La interpretación me convenció menos que la de Schumann. Acaso estoy muy marcada por la música del ballet, pero no acabé de entrar en la historia, no percibí coherencia musical y algunos tempi me parecieron discutibles. Pero sobre todo eché en falta la ligereza y facilidad con que suena esta obra cuando se interpreta acompañando el ballet. O sea, Slobodeniouk hizo una buena interpretación desde el punto de vista sinfónico y técnico, pero la música no fluía, excepto en algunos momentos concretos, y era fácil perderse porque no había suficiente contraste entre las diferentes escenas. Me gustó la Mazurka que Slobodeniouk planteó, más cercana a la tradición de los bailes de corte decimonónicos rusos que a la mazurka polaca chopiniana que solemos escuchar. En cambio los números de baile en el castillo no fueron ni bailables ni suficientemente estilizados y se quedaron en un divertimento frívolo. Algo parecido a lo que ocurrió en la discusión de La pelea, falta de esa agilidad que es uno de los principales valores de Prokofiev. 

Al intentar resumir mis sensaciones en este concierto recuerdo nuevamente una anécdota que creo haber escrito ya anteriormente.
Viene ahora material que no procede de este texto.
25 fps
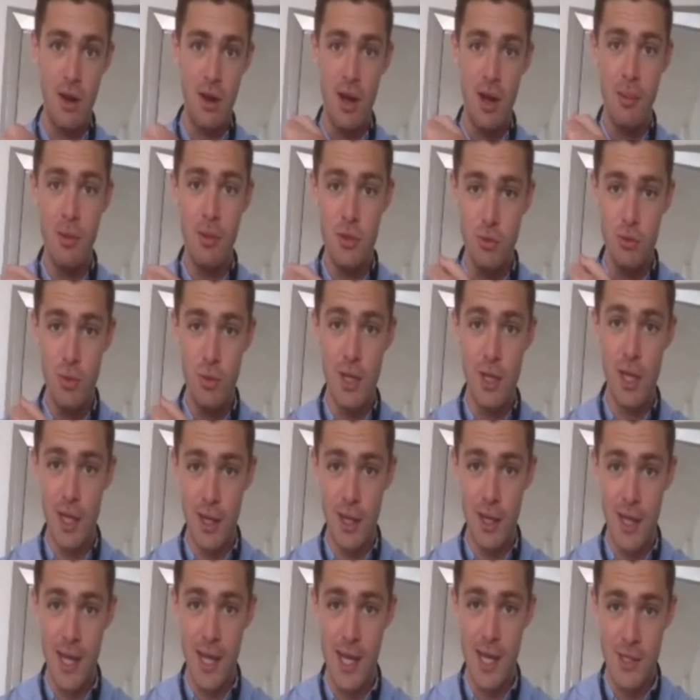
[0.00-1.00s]
time is
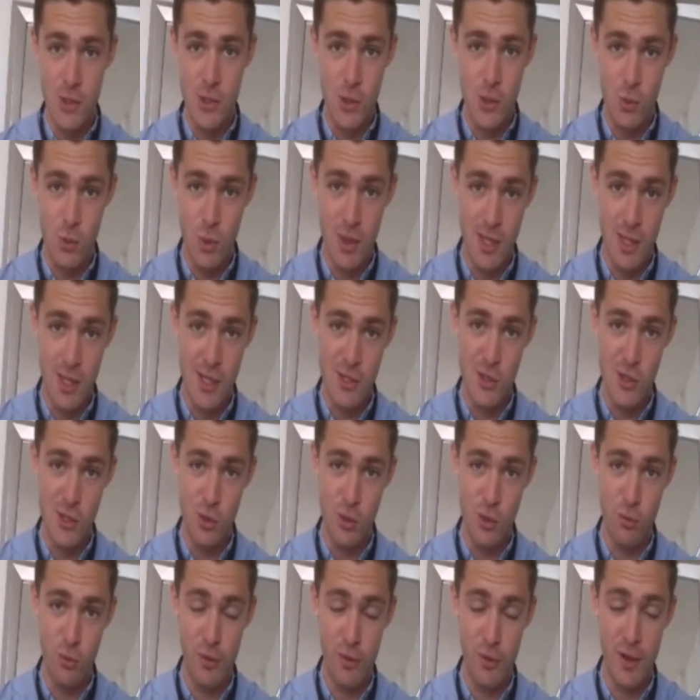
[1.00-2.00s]
really the essence with
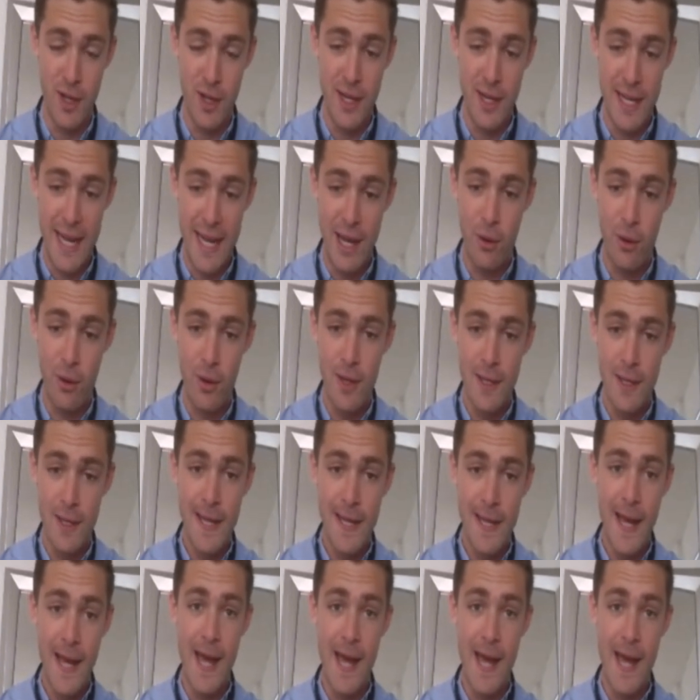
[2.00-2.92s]
this, as you'll find out.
Cuando la ciudad de Bonn se estaba planteando la necesidad de construir una nueva sala de conciertos, coincidiendo con la celebración del Beethovenfest, algunos periodistas extranjeros fuimos preguntados por las cualidades que veíamos necesarias para esta nueva sala y casi todos hablamos de accesos para minusválidos, acústica, aparcamientos, aseos, distribución y tipología de las butacas, etc. Pero la periodista rusa no decía nada y cuando le pedimos su opinión concreta nos dijo que todo eso era importante, pero no necesario, que lo que tenía que tener una sala de conciertos era ‘alma’. Nos quedamos desconcertados y sin saber qué decir, pero de vez en cuando me acuerdo de su curiosa palabra y creo que uno de los problemas en el Coliseum es que el público habitual todavía no siente esa alma que debe tener una sala de conciertos. Eso que se crea cuando uno ya se siente en casa, se ha acostumbrado al sonido, a su asiento, pero sobre todo ha tenido experiencias asociadas a esa sala que le hacen sentirla como propia. Si el Coliseum y la OSG siguen ofreciendo conciertos de esta calidad, creo que pronto podremos hablar del alma de esta sala, incluso aunque sea provisional, porque cuando acabe la alarma sanitaria, volverán a celebrarse conciertos y reuniones multitudinarias en esta sala y no podrá seguir siendo sede de la orquesta.